Le jeu du fantôme et du garçon : le goban de la mort

1999.

Le magazine japonais Weekly Shonen Jump vient de connaître une période faste avec des titres désormais cultes (Dragon Ball, Jojo's Bizarre Adventure, Yuyu Hakusho, Slam Dunk) qui ont donné un nouveau souffle aux codes narratives de ce magazine de prépublication.

Entre pouvoirs fantasques, tension à son paroxysme, force de l'amitié et dépassement de soi, les codes du Nekketsu sont désormais bien installés et deviendront bientôt les codes des titres à succès de demain, avec l'arrivée de nouveaux venus (One Piece, Naruto, Bleach).

Mais entre la fin d'une ère et le début d'une nouvelle, Hikaru no Go s'insèrera comme un titre assez détonant avec une approche différente de ce à quoi on pouvait s'attendre à cette époque là.


Go and Go

Hikaru no Go est le fruit d'une collaboration entre un dessinateur qu'on ne présente plus, le célèbre Takeshi Obata (qui sera plus tard reconnu pour les succès de Death Note ou Bakuman) et une scénariste dont Hikaru no Go figure être sa seule et unique oeuvre, Yumi Hotta.

Une autrice donc, qui sera secondée par son mari Kiyonari Hotta, (mangaka connu exclusivement au Japon pour ses mangas équestres) mais également par une joueuse professionelle de Go, Yukari Umezawa, en tant que conseillère technique.

Si le titre a donc été écrit et dessiné à quatre mains, il aura fallu la collaboration de deux autres professionnels pour aboutir au Hikaru no Go tel qu'il existe aujourd'hui.

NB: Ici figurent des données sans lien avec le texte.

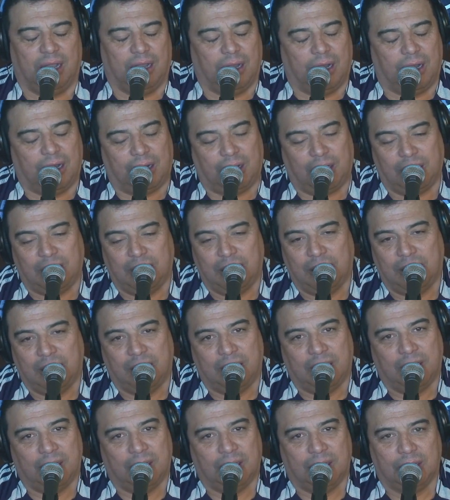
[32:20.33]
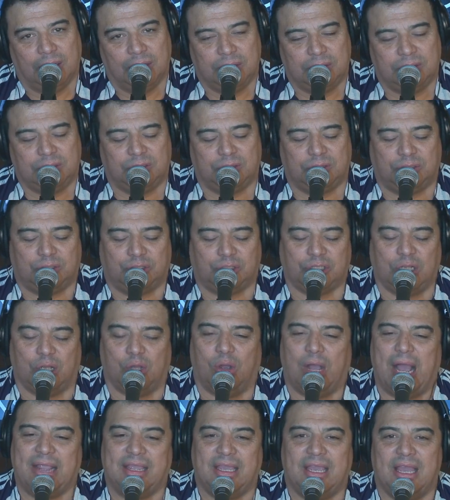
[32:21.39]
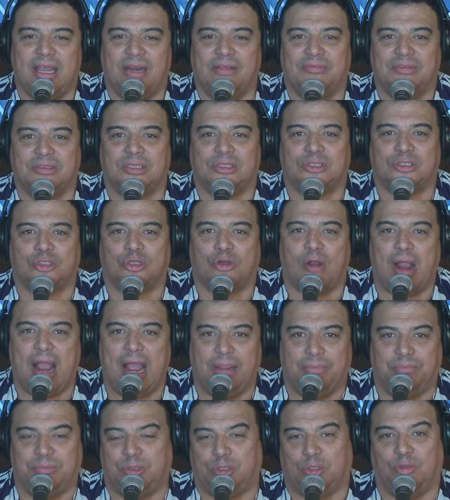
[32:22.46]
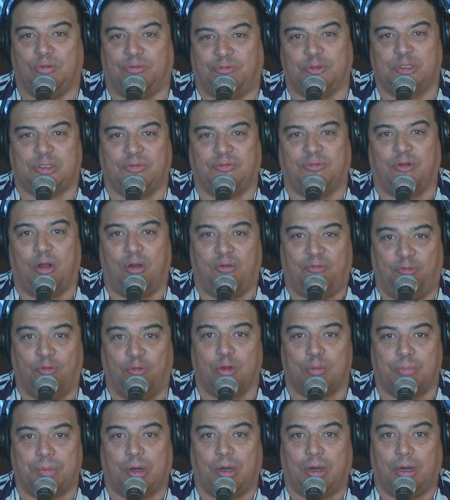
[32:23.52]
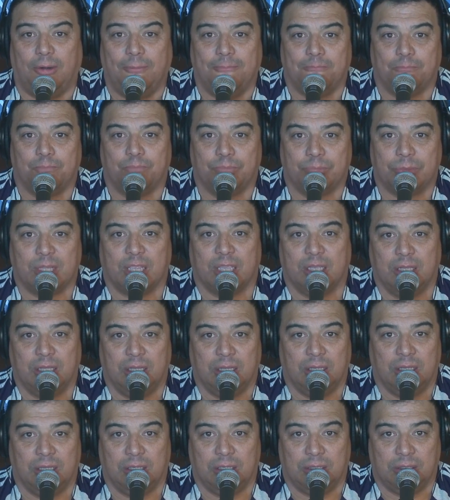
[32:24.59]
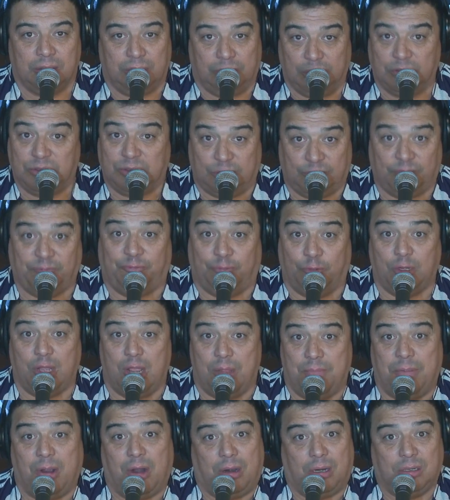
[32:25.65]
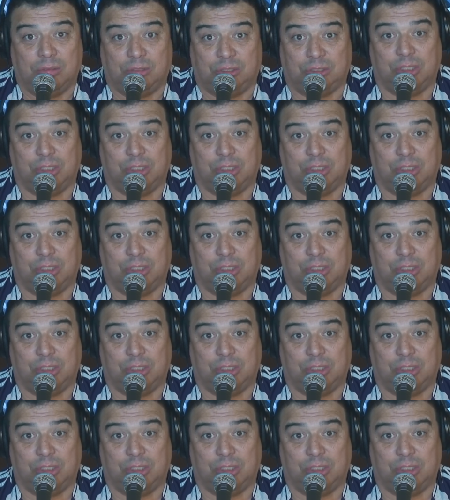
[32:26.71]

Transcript: Oh, so I can't even describe to you. First of all, full bar, full on bar.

Un jour, le jeune Hikaru découvre dans le grenier de son grand-père un goban. En le touchant, l'esprit d'un professeur de go de l'ère Heian du nom de Saï se retrouve piégé dans l'esprit du jeune garçon.

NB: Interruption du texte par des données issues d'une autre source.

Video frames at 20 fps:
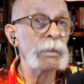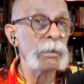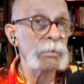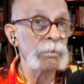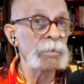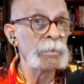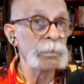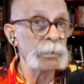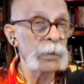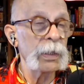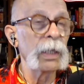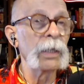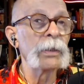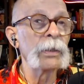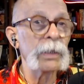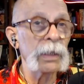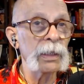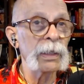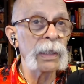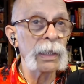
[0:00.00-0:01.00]
goats that are
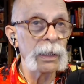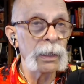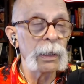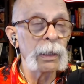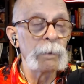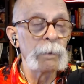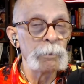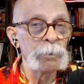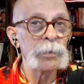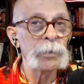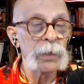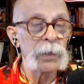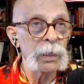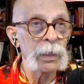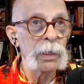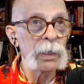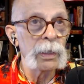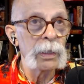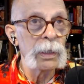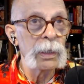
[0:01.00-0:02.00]
trucked around to eat
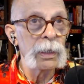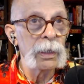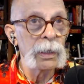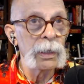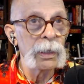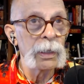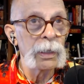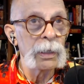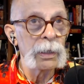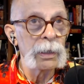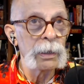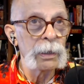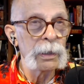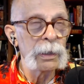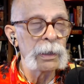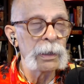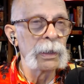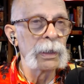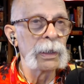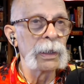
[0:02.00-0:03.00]
the vegetable.
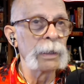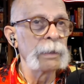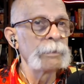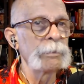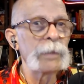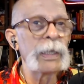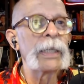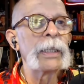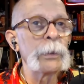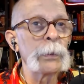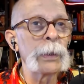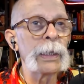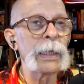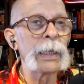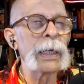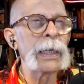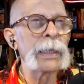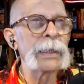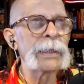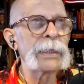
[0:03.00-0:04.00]
Yeah. Anyway,
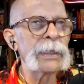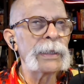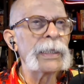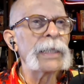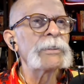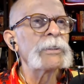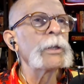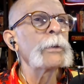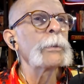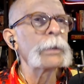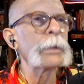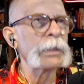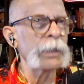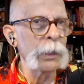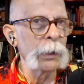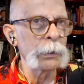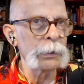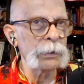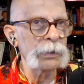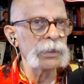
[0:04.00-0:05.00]
I guess it was
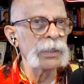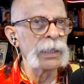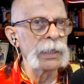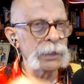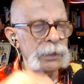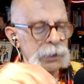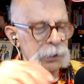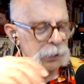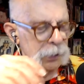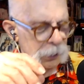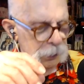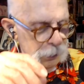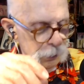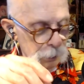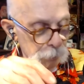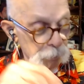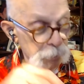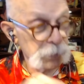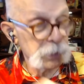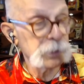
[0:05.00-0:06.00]
goats. Thank you.
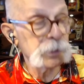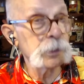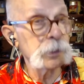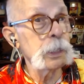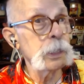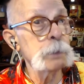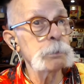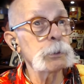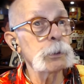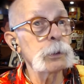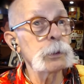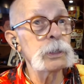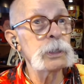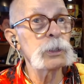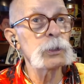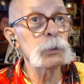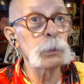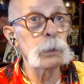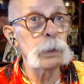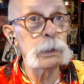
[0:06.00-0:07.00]
Okay. So they brought in
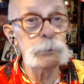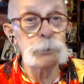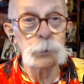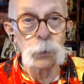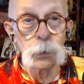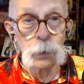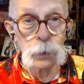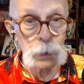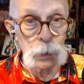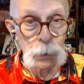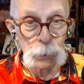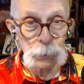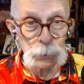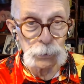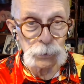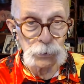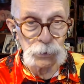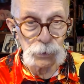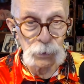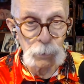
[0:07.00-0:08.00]
24
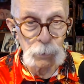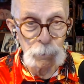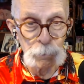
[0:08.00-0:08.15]
goats,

Coincé avec un esprit passionné par ce jeu depuis plus de 1 000 ans, Hikaru va accepter d'y jouer, au début sans grand intérêt, jusqu'à ce que sa route croise celle d'Akira, jeune prodige de son âge...


The Double

C'est cette rencontre en deux êtres en tout point opposés, que ce soit par le temps (Hikaru et Saï) ou parle talent (Hikaru et Akira) qui marquera le début de cette œuvre.


Hikaru incarne cette jeune génération, insouciante et caractérielle, beaucoup plus intéressée par son époque que par son passé. Dès le départ, Hikaru est agacé d'avoir un esprit en lui, et ne commencera à y trouver un intérêt que dès que Saï l'aidera dans ses devoirs.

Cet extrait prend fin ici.